Task —
Write the entries below out again exactly; any picture in them stays out.
▽
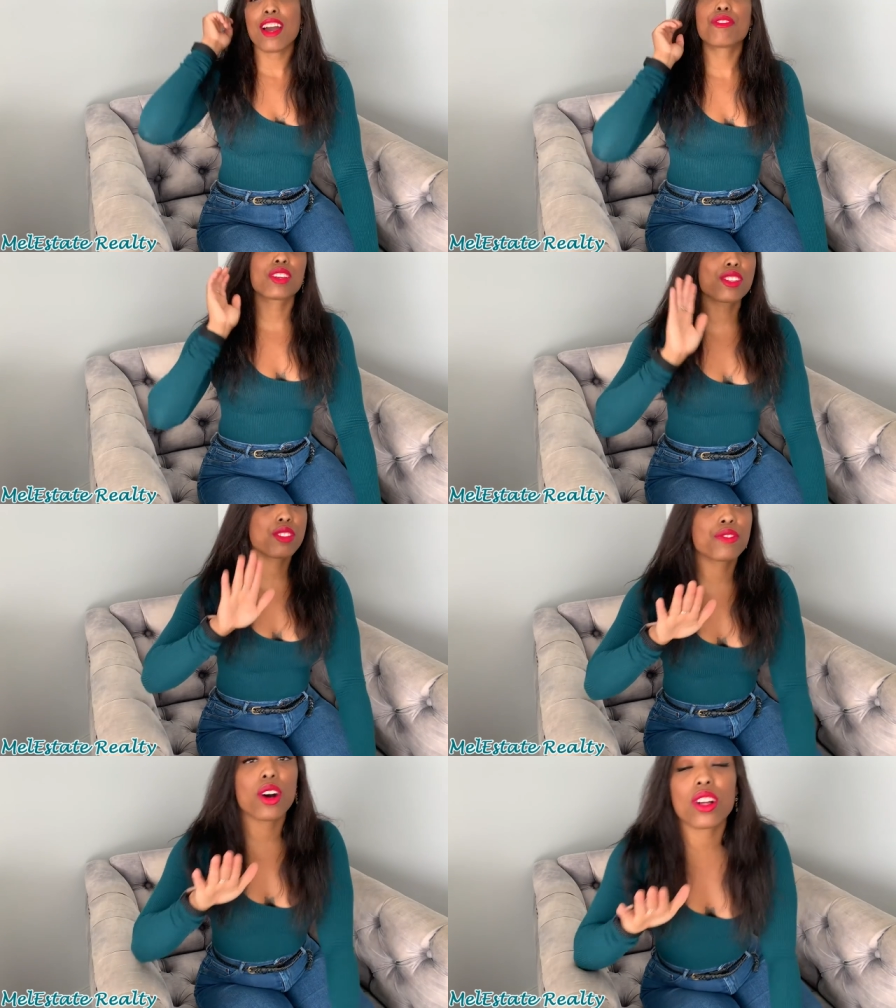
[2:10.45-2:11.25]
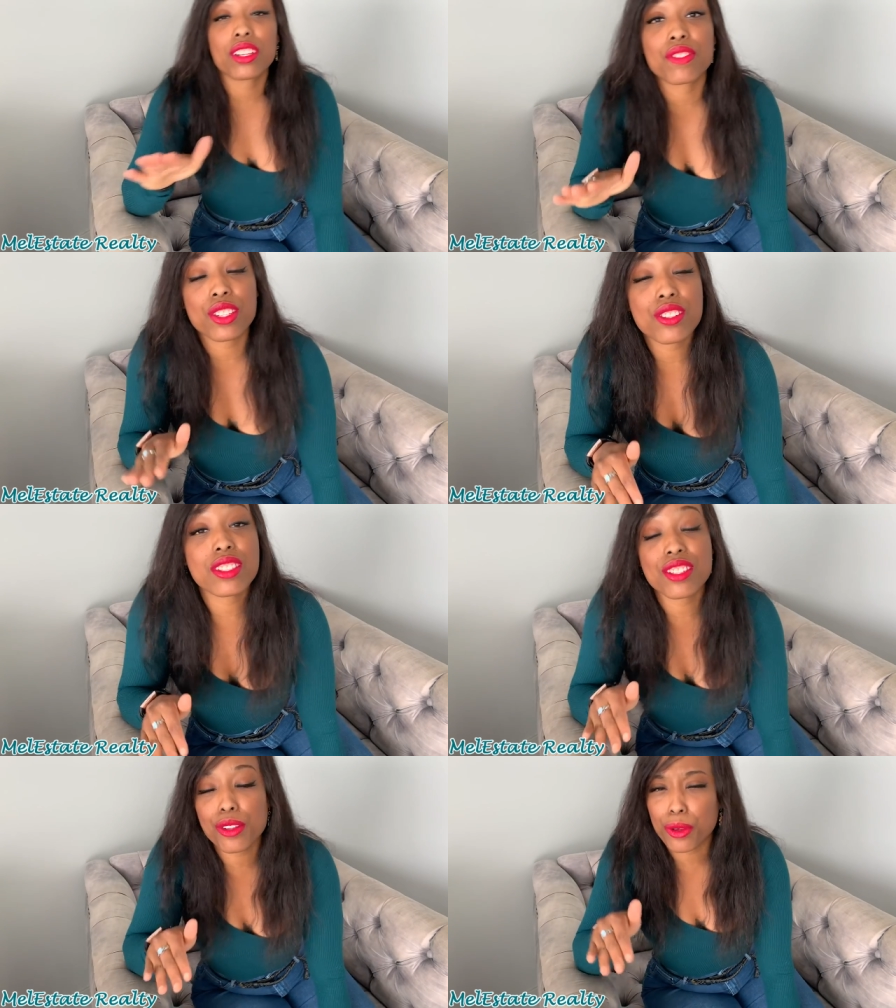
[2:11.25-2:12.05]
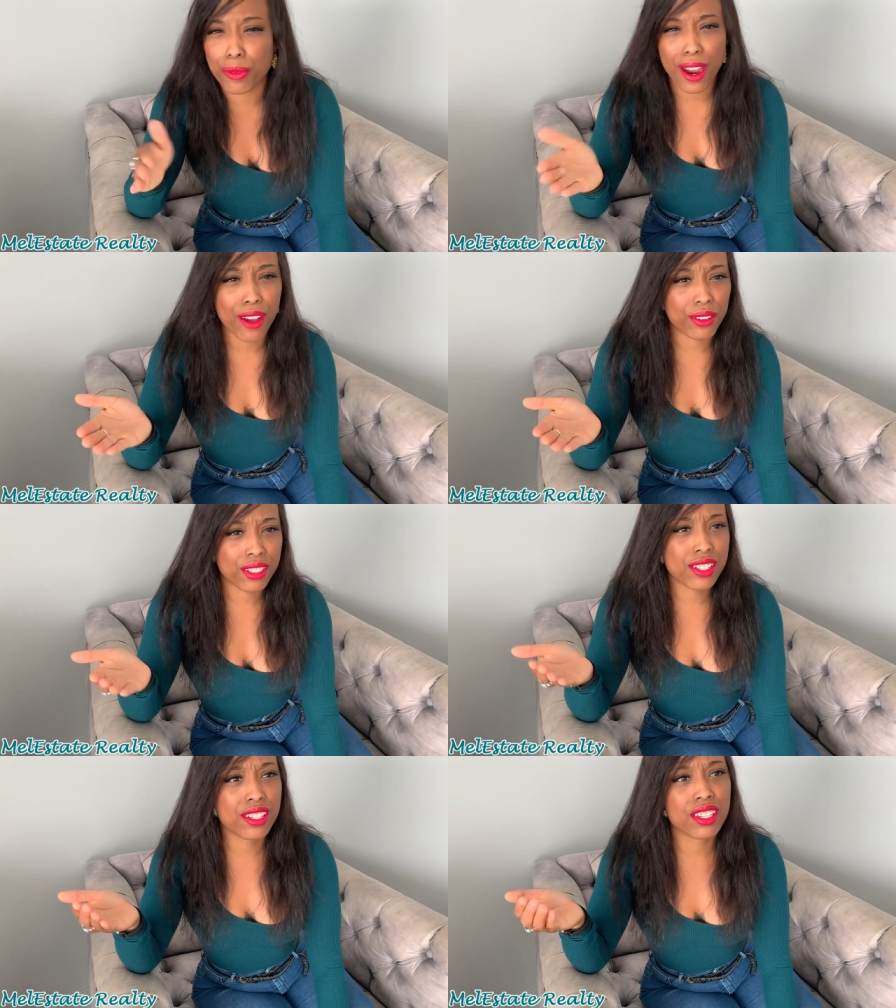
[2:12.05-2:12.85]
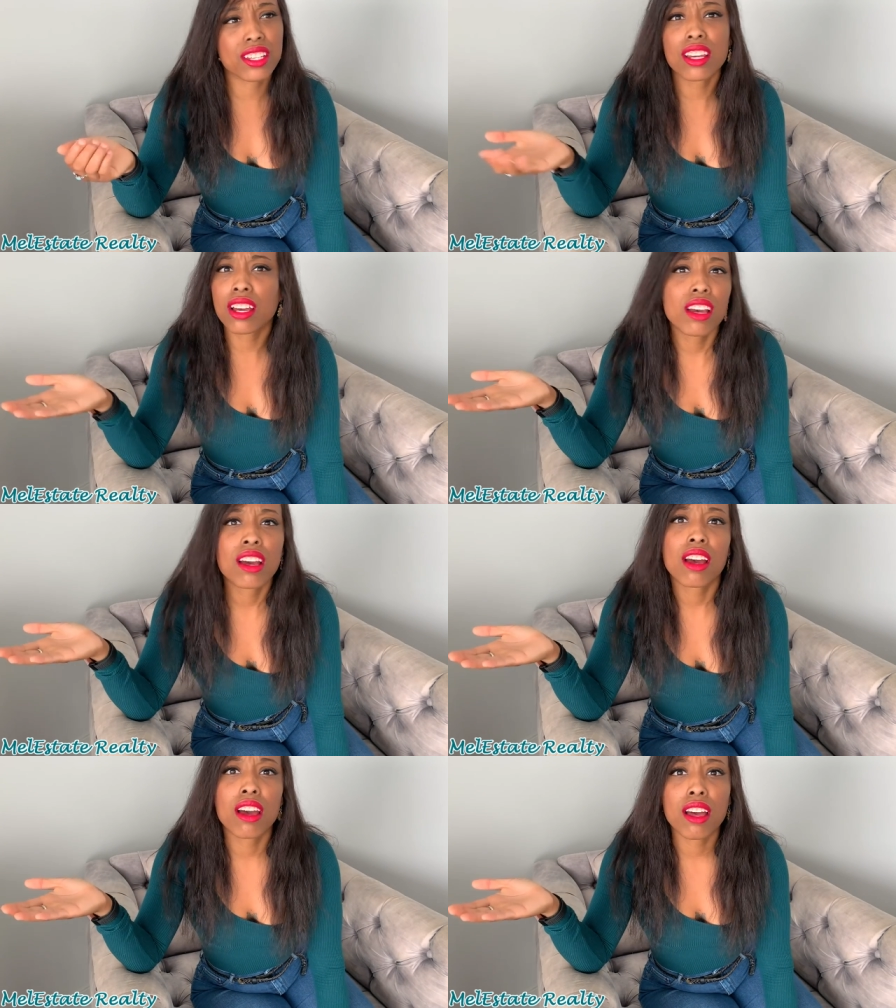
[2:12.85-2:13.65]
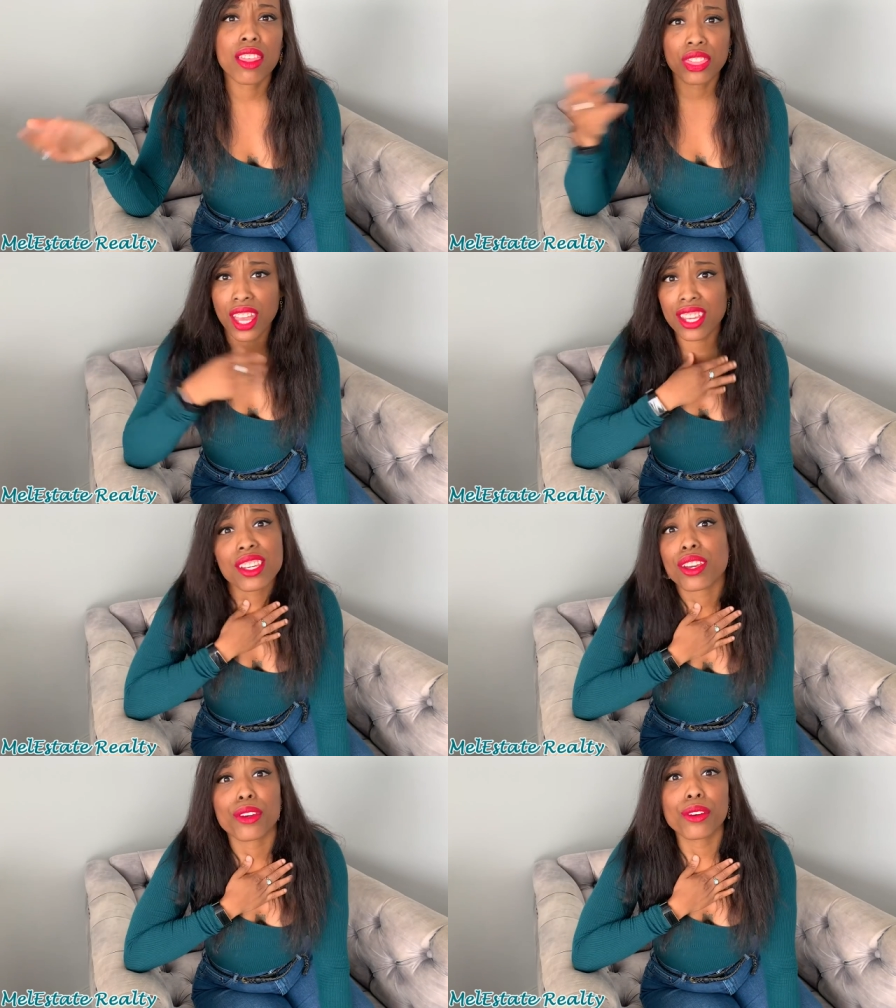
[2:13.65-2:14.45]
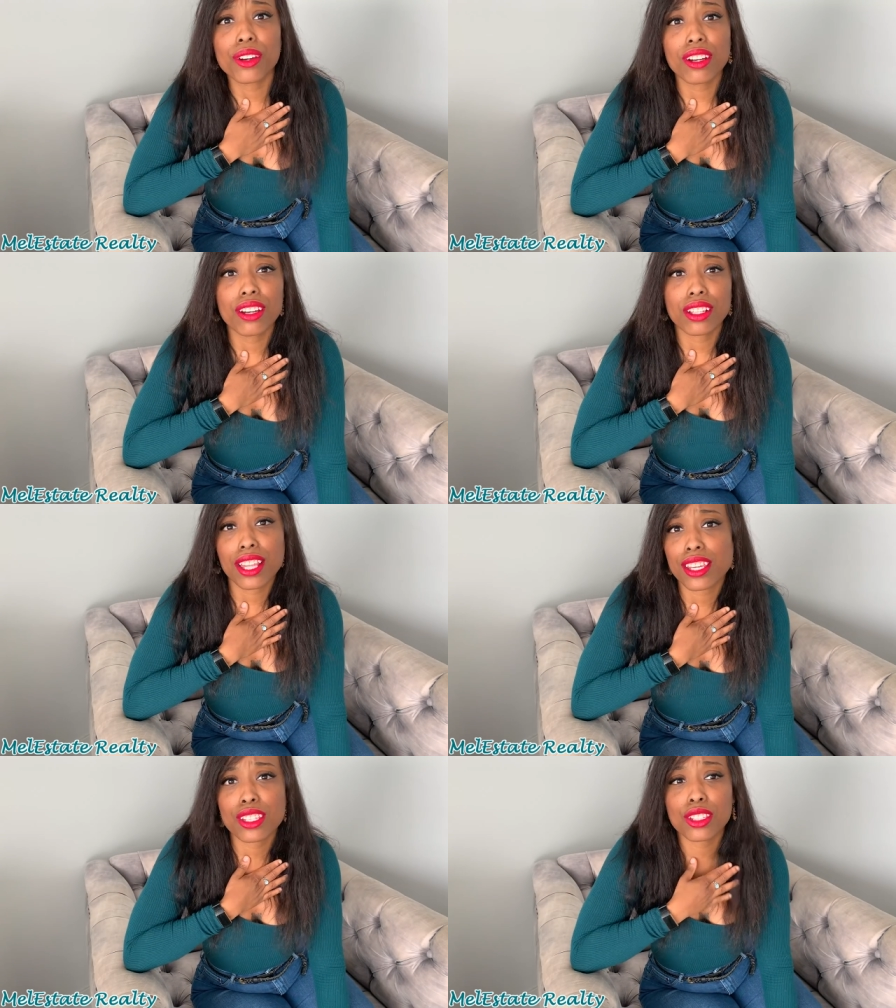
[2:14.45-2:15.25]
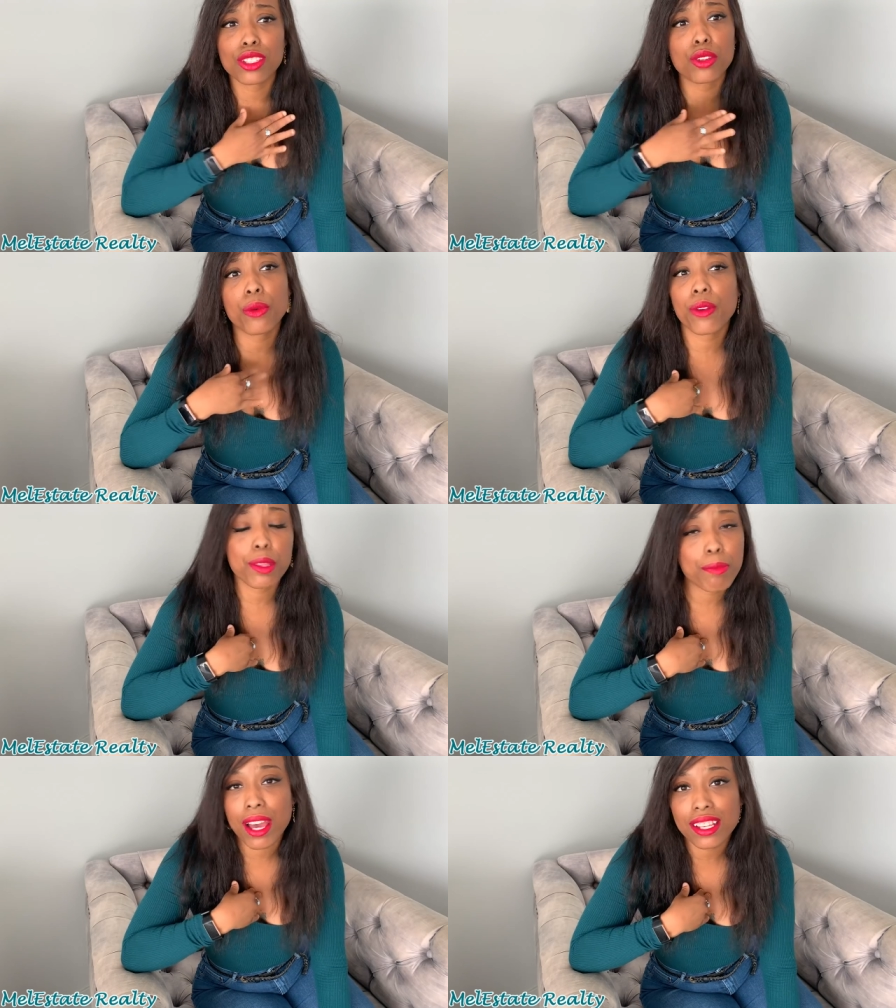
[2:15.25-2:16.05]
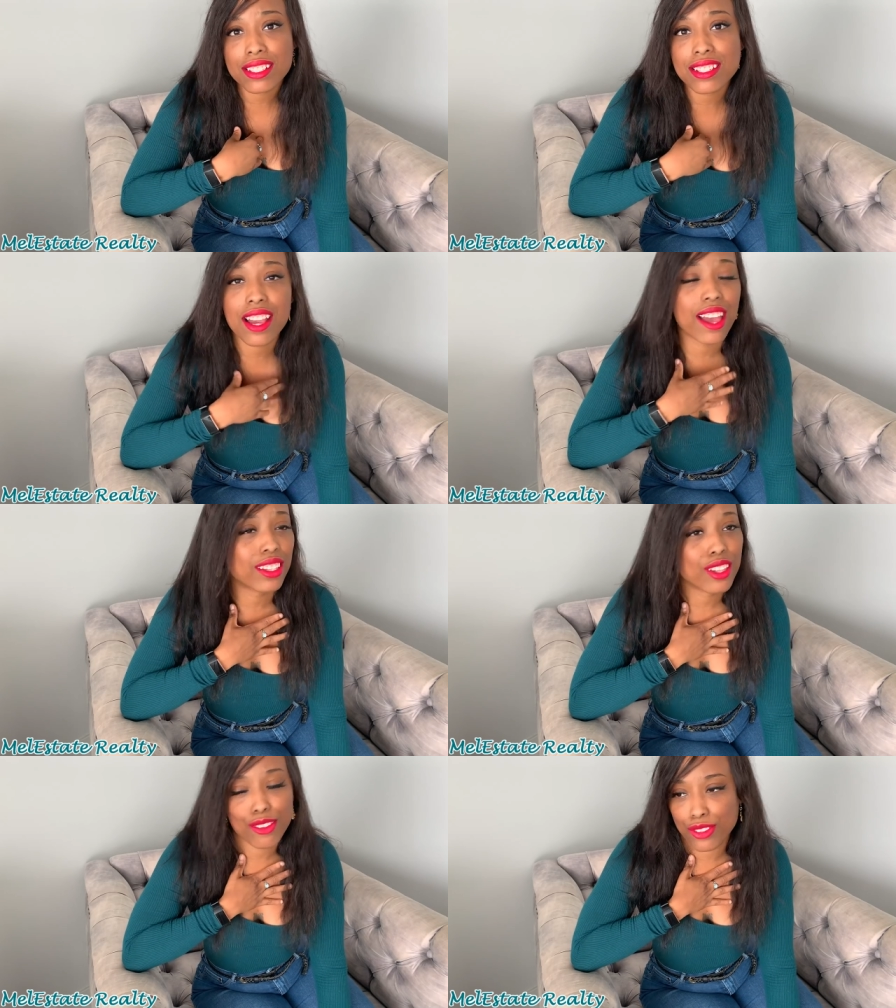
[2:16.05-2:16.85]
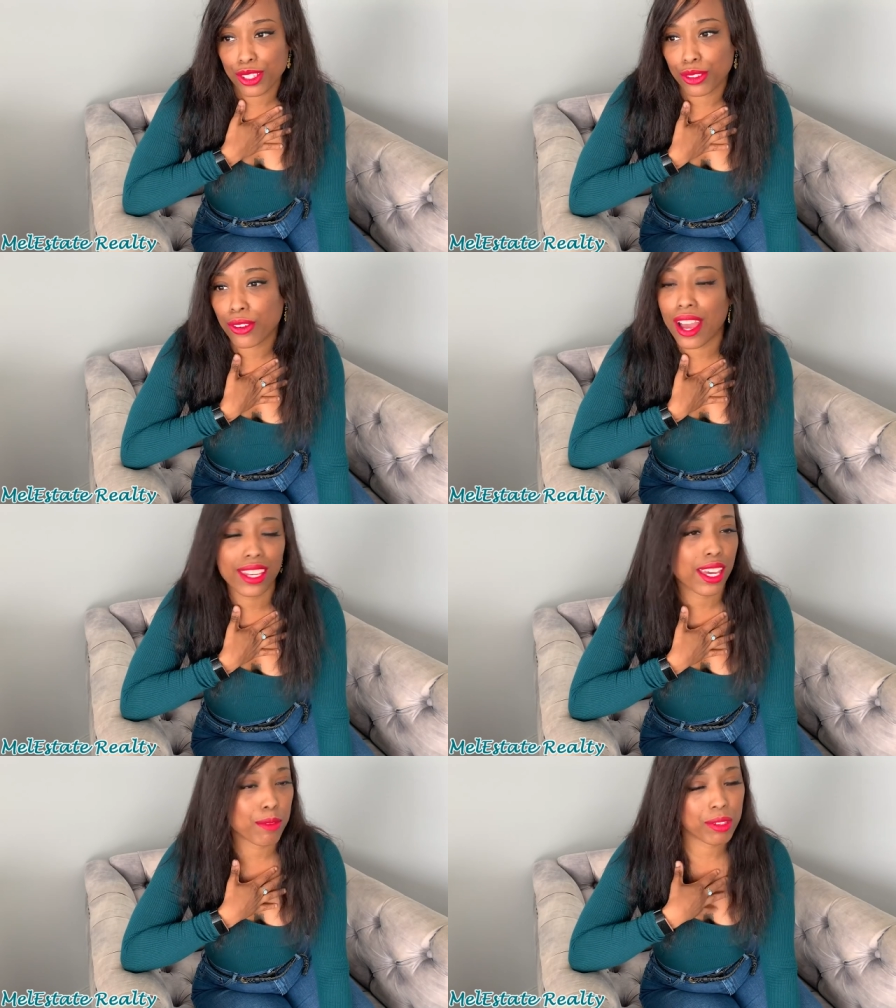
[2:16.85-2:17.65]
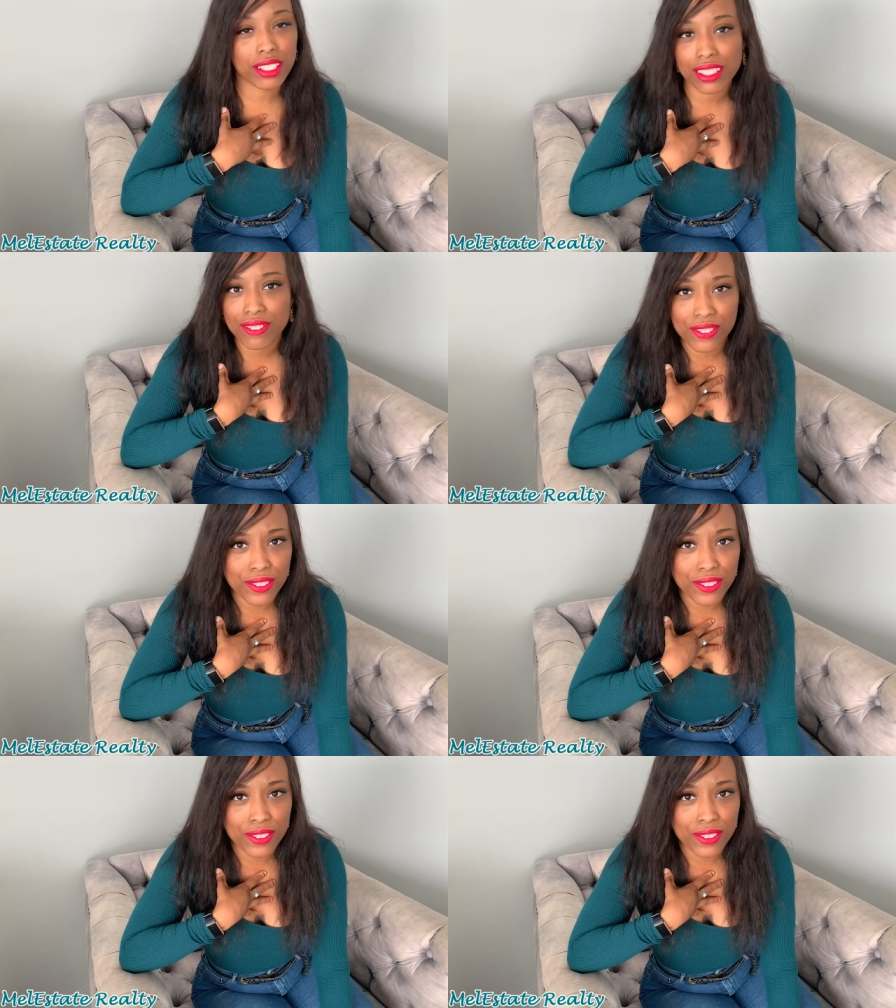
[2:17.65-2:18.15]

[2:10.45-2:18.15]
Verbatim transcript: First of all, if you're still around, thank you. Like, you are the best. I love you. I can't believe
△
Your solution —
[2:10.45-2:11.25]
[2:11.25-2:12.05]
[2:12.05-2:12.85]
[2:12.85-2:13.65]
[2:13.65-2:14.45]
[2:14.45-2:15.25]
[2:15.25-2:16.05]
[2:16.05-2:16.85]
[2:16.85-2:17.65]
[2:17.65-2:18.15]

[2:10.45-2:18.15]
Verbatim transcript: First of all, if you're still around, thank you. Like, you are the best. I love you. I can't believe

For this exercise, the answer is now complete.